### Exercise
Every line below should be copied exactly; drop the pictures.

Dataset entries:
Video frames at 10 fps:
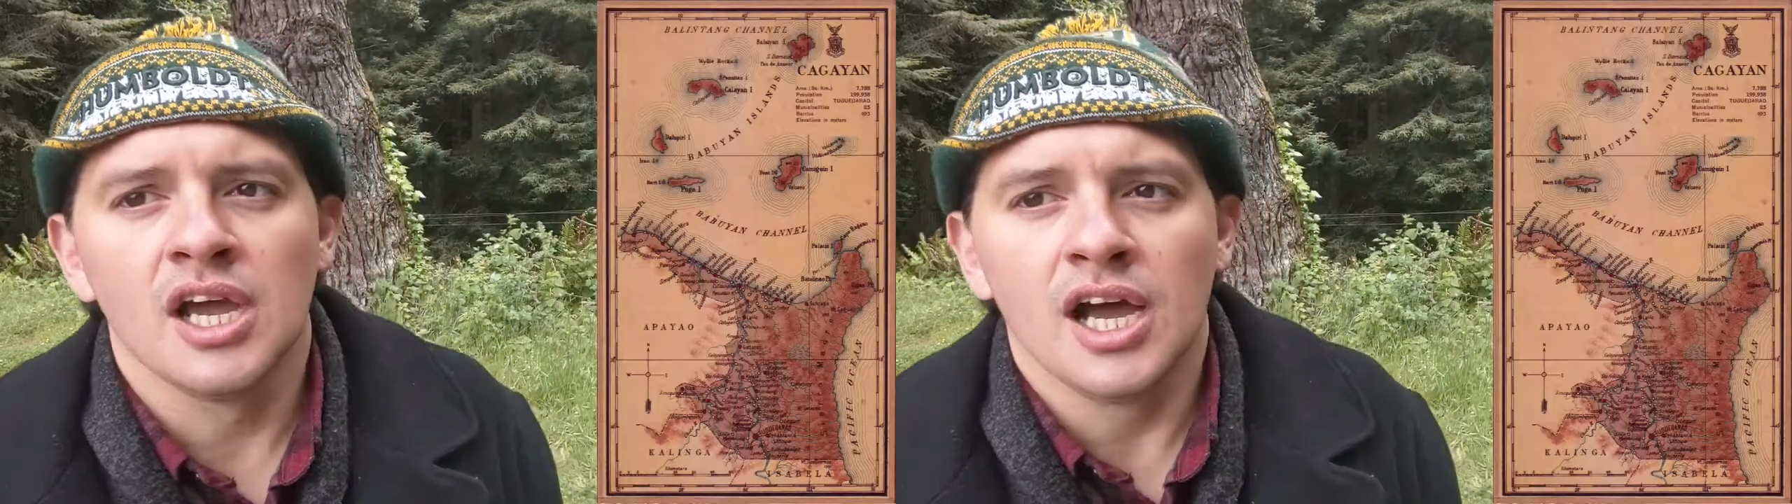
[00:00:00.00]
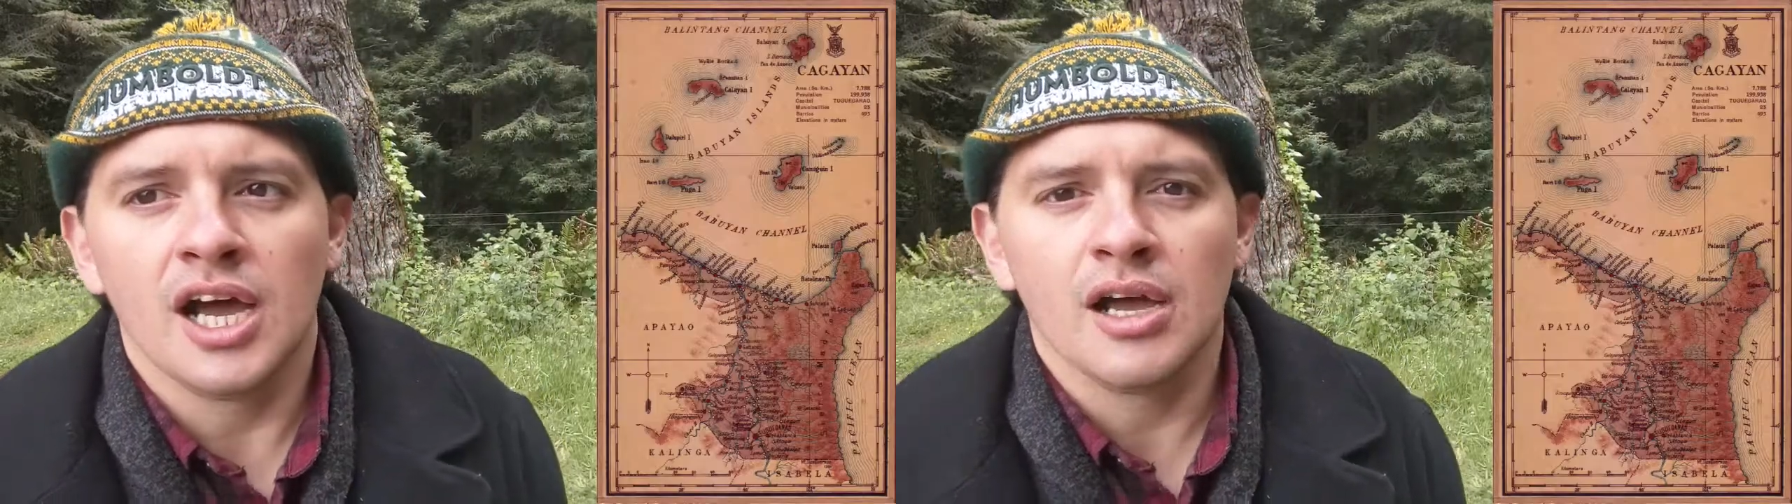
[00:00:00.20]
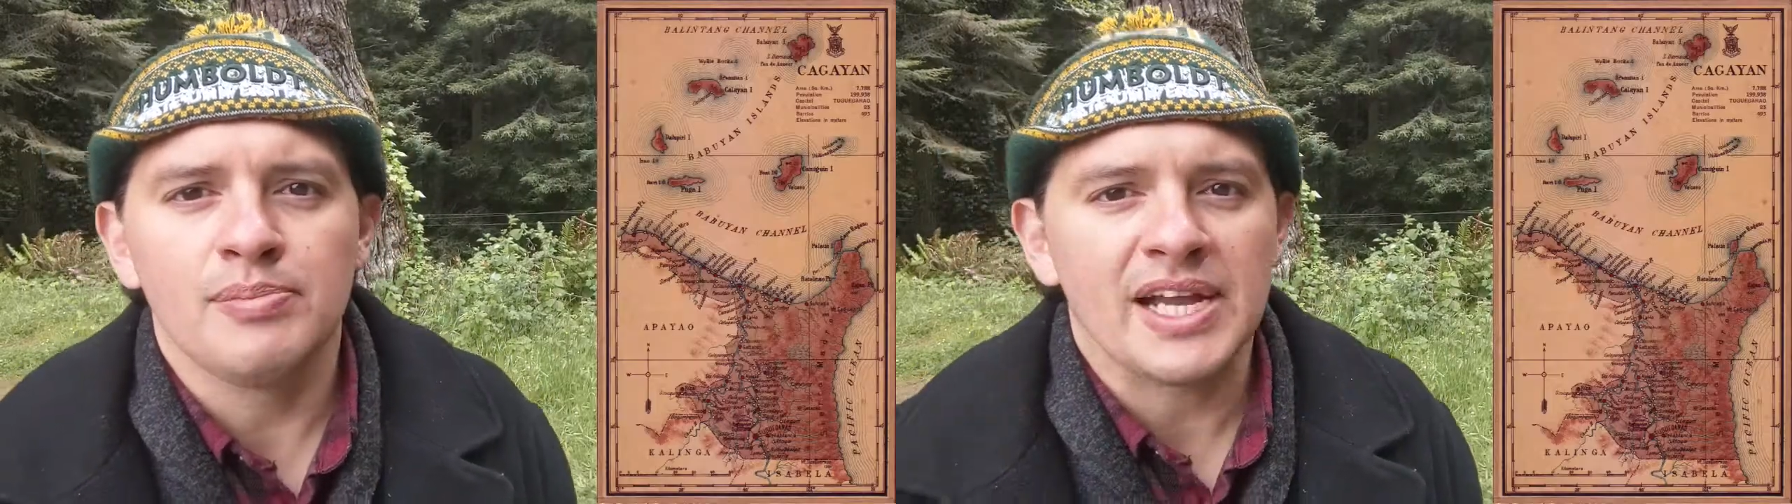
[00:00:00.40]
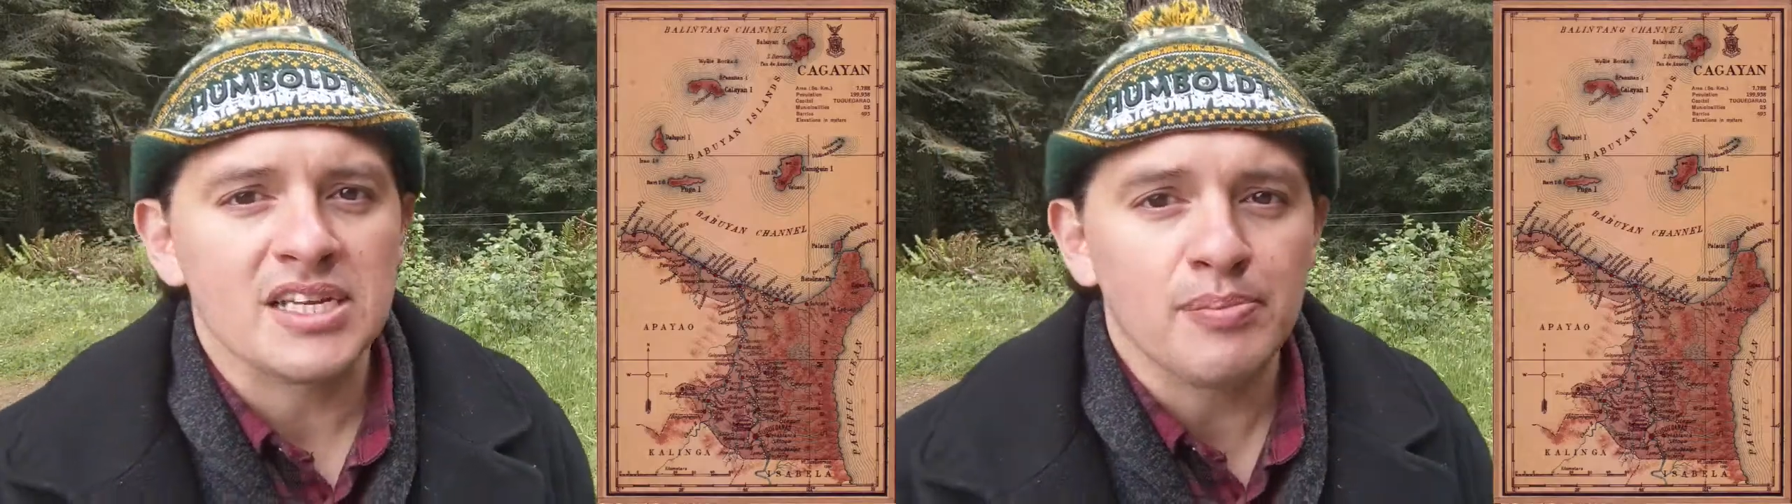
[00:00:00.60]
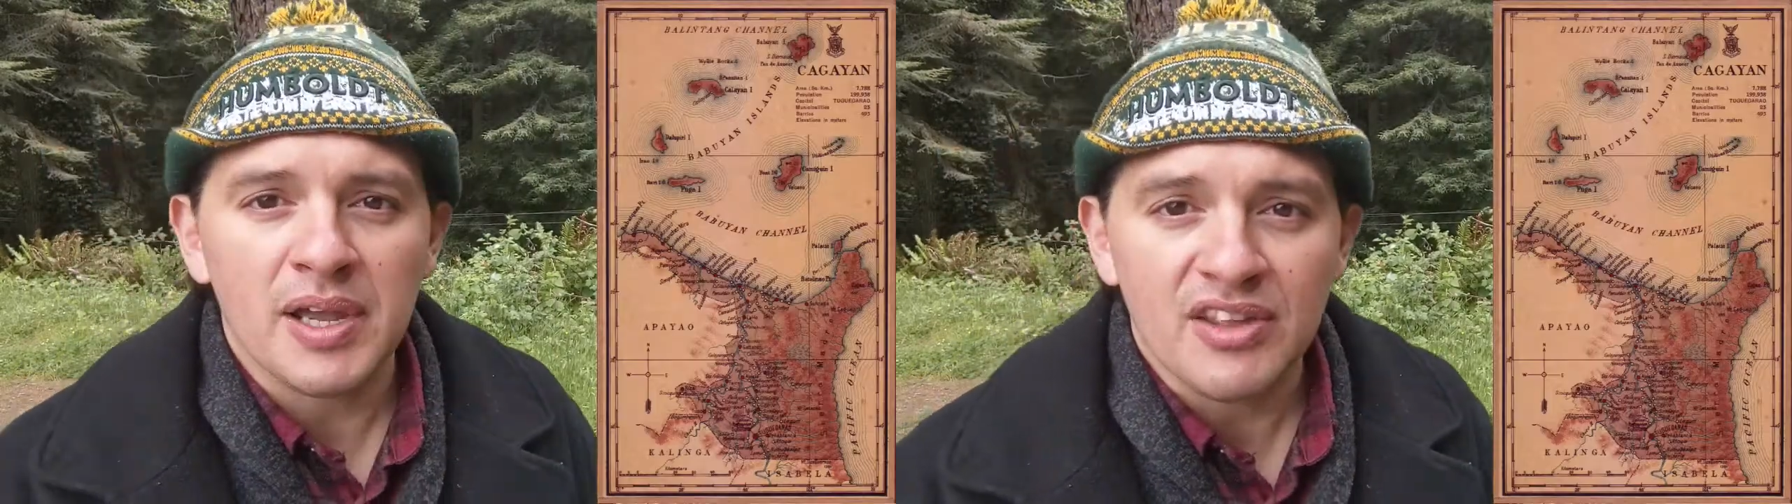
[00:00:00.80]
uh, backed
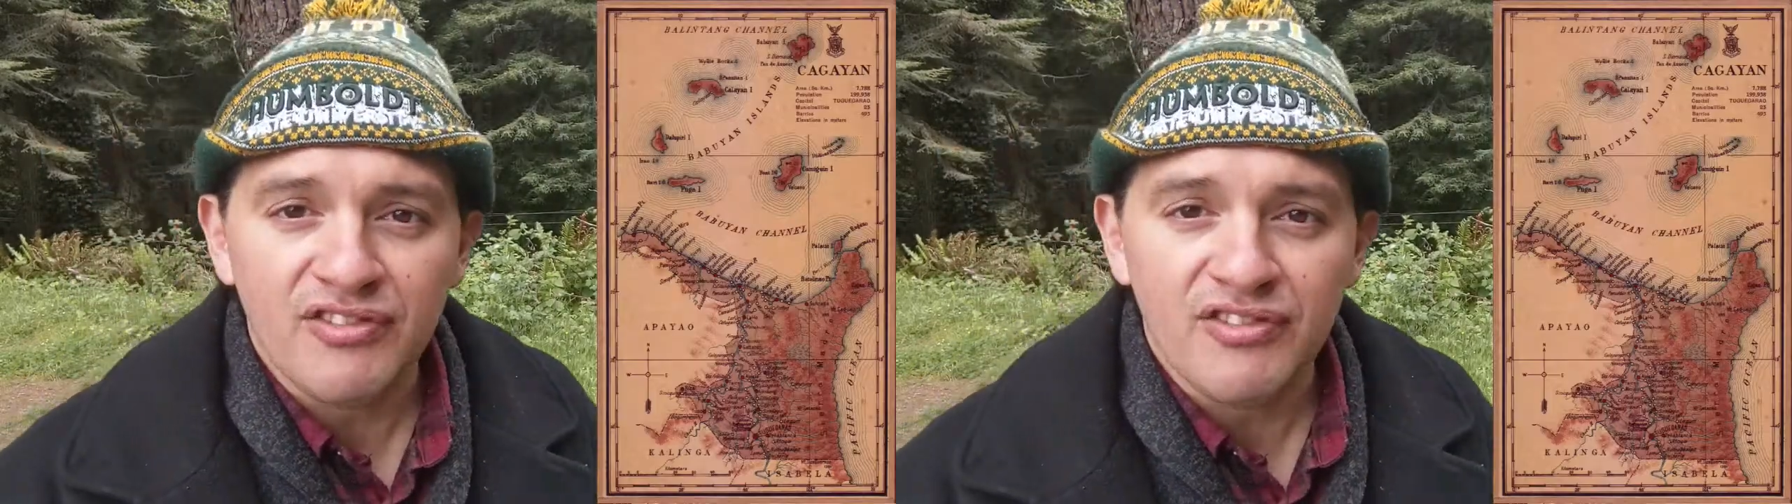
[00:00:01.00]
up by the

### Task answer
Video frames at 10 fps:
[00:00:00.00]
[00:00:00.20]
[00:00:00.40]
[00:00:00.60]
[00:00:00.80]
uh, backed
[00:00:01.00]
up by the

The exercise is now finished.